Önceki Bölüm: Devrimci Gönüllülük
Dünya devrimci hareketinin yenilgisi; sağa kayış, beraberinde sosyalizme ve devrimci örgütlenmeye karşı bir güven erozyonu oluşumuna neden oldu. Sağa kayışın, çözülüşün ulaştığı bugünkü nokta, aynı zamanda devrimci hareketin yeniden toparlanmasının olanaklarının dünya ölçeğinde oluşmaya başladığı noktadır. Elbette bugün bunun elle tutulur ipuçları henüz “ikna” edici değildir; ancak sağa kayış artık son noktasına varmıştır.

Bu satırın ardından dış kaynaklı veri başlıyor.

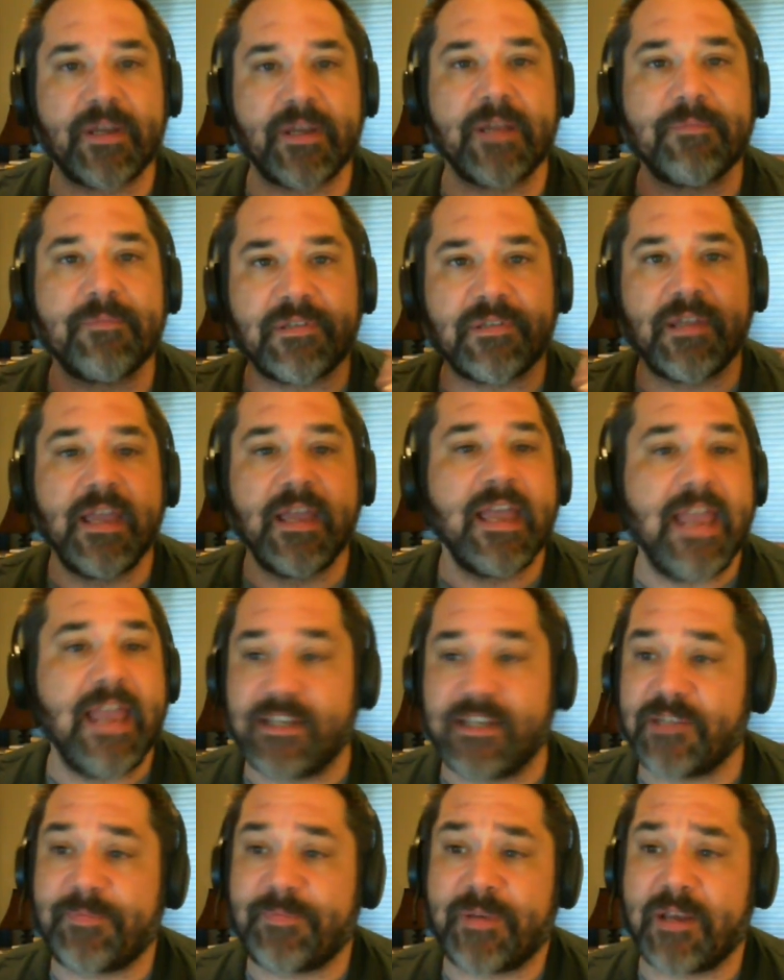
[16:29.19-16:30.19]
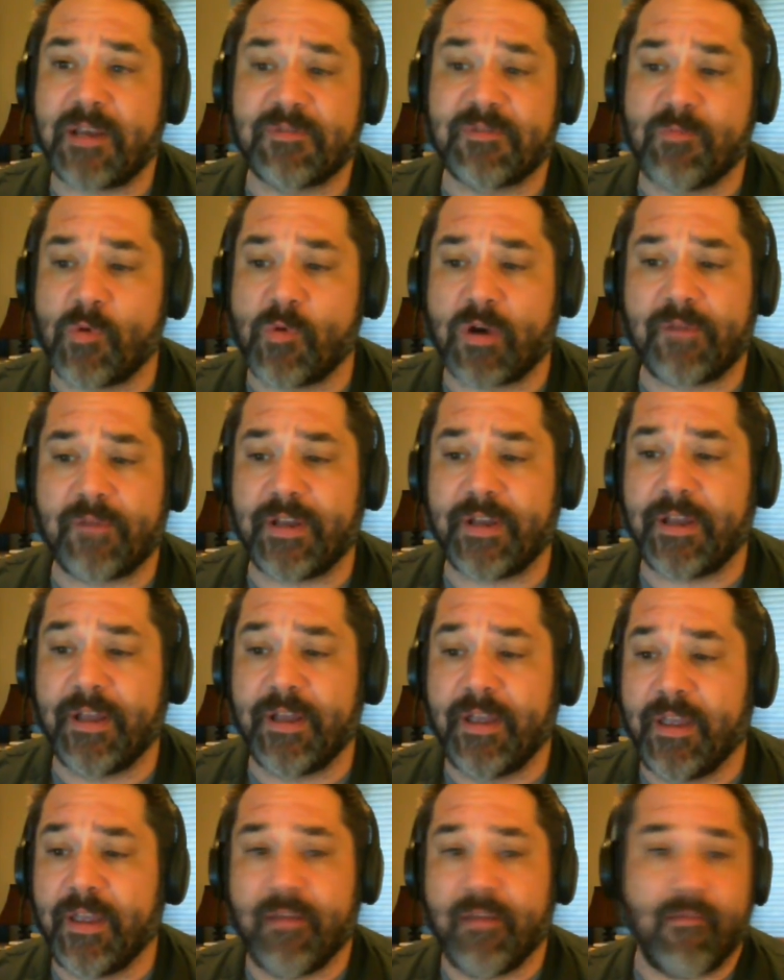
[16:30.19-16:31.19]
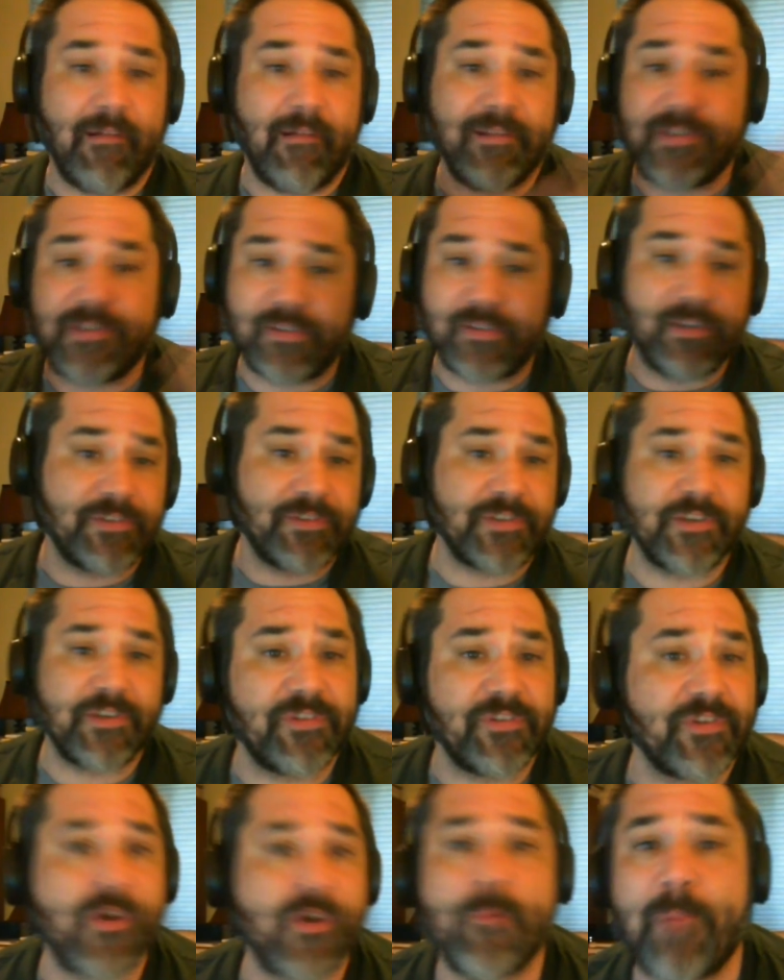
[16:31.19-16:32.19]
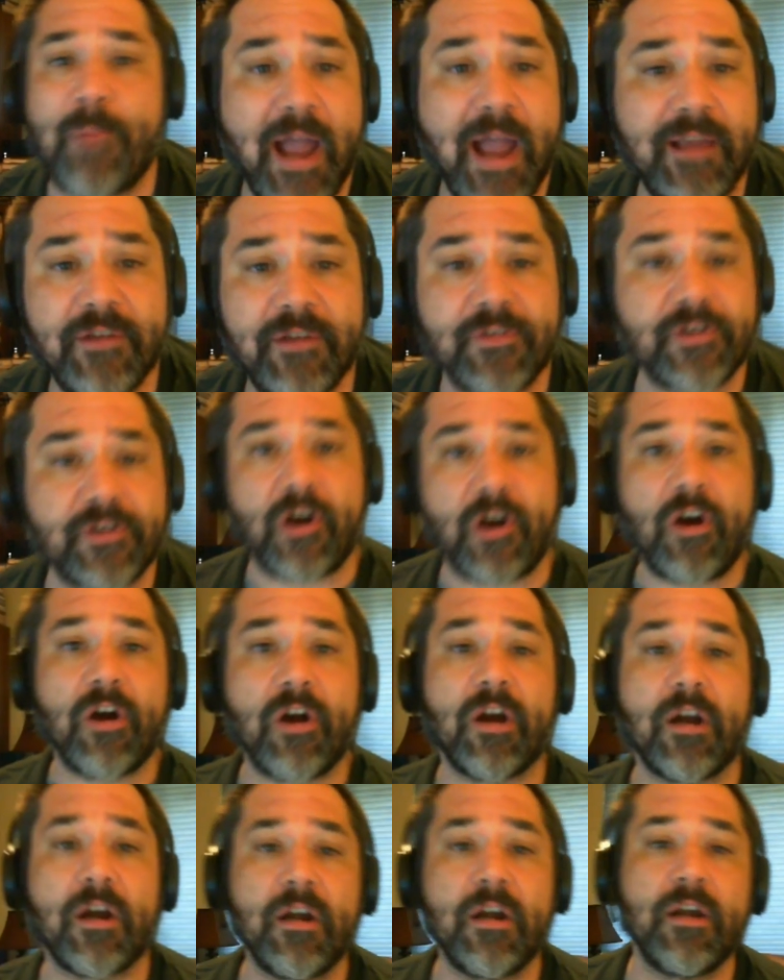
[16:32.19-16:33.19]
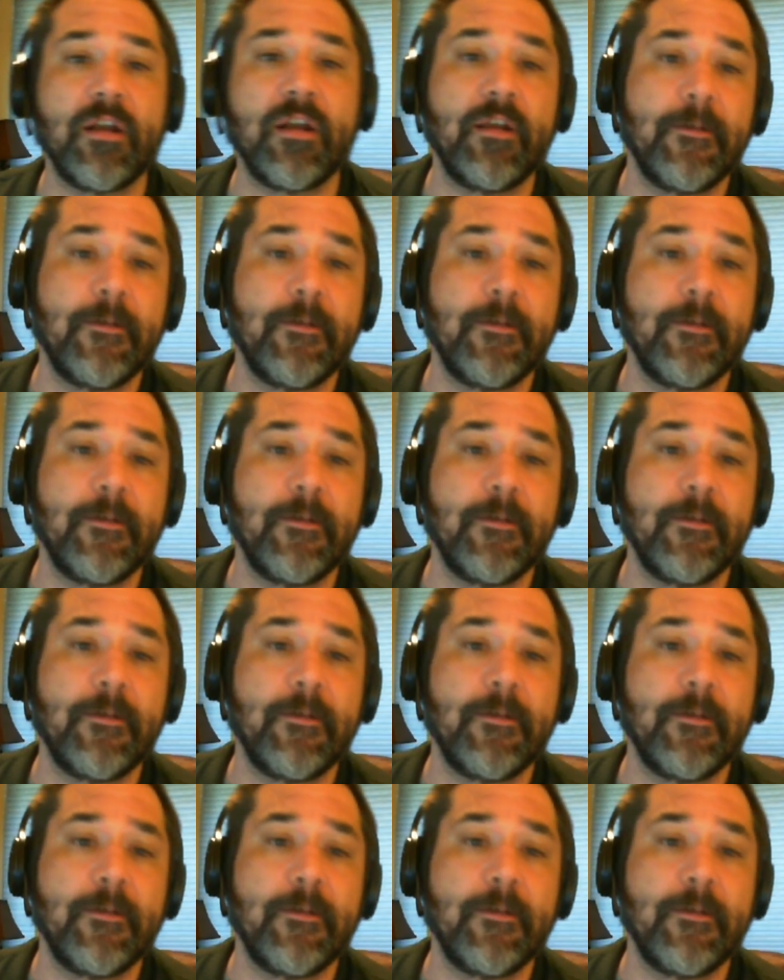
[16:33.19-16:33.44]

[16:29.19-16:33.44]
It just becomes more of a, let's just go buy another car.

Devrimci hareketin yeniden yükselişi için sosyalizme ve devrimci örgütlenmeye karşı oluşan güven erozyonunun yenilmesi zorunludur. Bu sanıldığından daha zor, daha çetin bir mücadeleyi gerektirmektedir. Devrimin temel sorunlarından biri bu düşüşü yükselişe çevirmektir. Bu ise eylemin birleştirici ve etkileyici gücüyle ve çetin bir mücadele ile sağlanır.
Bu noktada örgüt, devrimci parti, mücadelenin temeline oturmaktadır. Dönekler, sosyalizme saldırırken en çok örgüte saldırıyorlar; ama özellikle ülkemiz için iş burada bitmiyor. “Devrimciler” de örgütten özenle uzak duruyorlar. Örgütün “özgürlüklerini” yok ettiğini, yanlış örnekleri kanıt göstererek örgütün bürokratizm vb. ile özdeş olduğunu ileri sürüyorlar. Onlara göre örgüt “iş” yapmanın önünde engeldir.

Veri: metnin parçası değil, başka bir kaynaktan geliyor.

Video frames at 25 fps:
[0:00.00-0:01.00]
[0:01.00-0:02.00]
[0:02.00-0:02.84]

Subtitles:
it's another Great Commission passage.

Tablo bu kadar açık olmasına rağmen böyleleri kendilerine devrimci diyebiliyorlar. Bu nedenle şimdi yakalanması gereken ana halka, devrimci partidir. Mihenk taşı budur.
Bu saptama böylesi bir işin altına girmek için yapılır. Bu noktada örgüt yaşamı, parti yaşamı üzerinde dikkatle durmak gerekir. Parti, örgüt; eski toplumu yıkıp, yeni toplumu kurmak için vardır. Yeni toplum yeni insanla kurulur. Yeni insanın yaratılması devrimci savaşımın ayrılmaz bir parçası ve parti yaşamının da yönlendirici ilkesidir. Yeni insanın yaratılması, komünizme geçiş sürecinin tümünü kapsayan büyük bir kavgadır. Bu kavga, en başta bugünden, kendi örgütümüz içinde yönlendirici ilke haline gelmezse kazanılamaz. Örgüt yaşamının birinci noktası burasıdır.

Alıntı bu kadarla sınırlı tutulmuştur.